## EXERCISE DETAILS
What follows is a set of records; restate each one word for word and drop the pictures.

[Stored items from a collection]

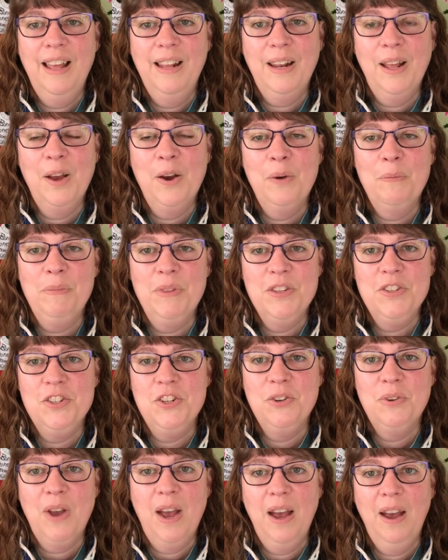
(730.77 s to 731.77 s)
and I hope that
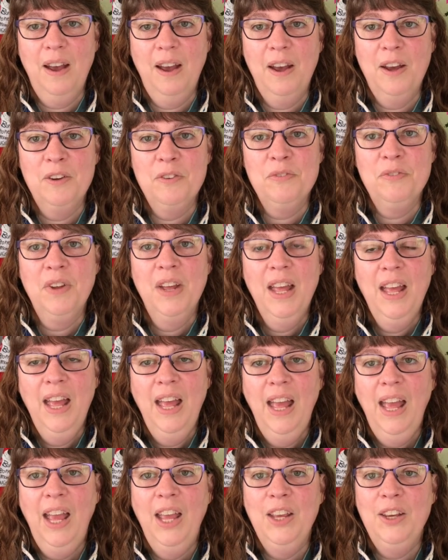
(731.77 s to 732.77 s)
you have
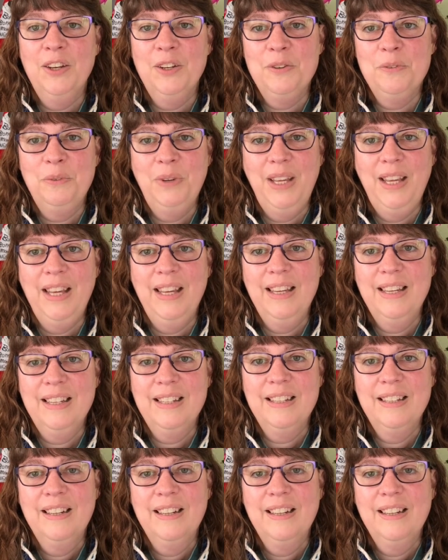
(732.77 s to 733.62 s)
a good week.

## RESULT FOR THIS EXERCISE
(730.77 s to 731.77 s)
and I hope that
(731.77 s to 732.77 s)
you have
(732.77 s to 733.62 s)
a good week.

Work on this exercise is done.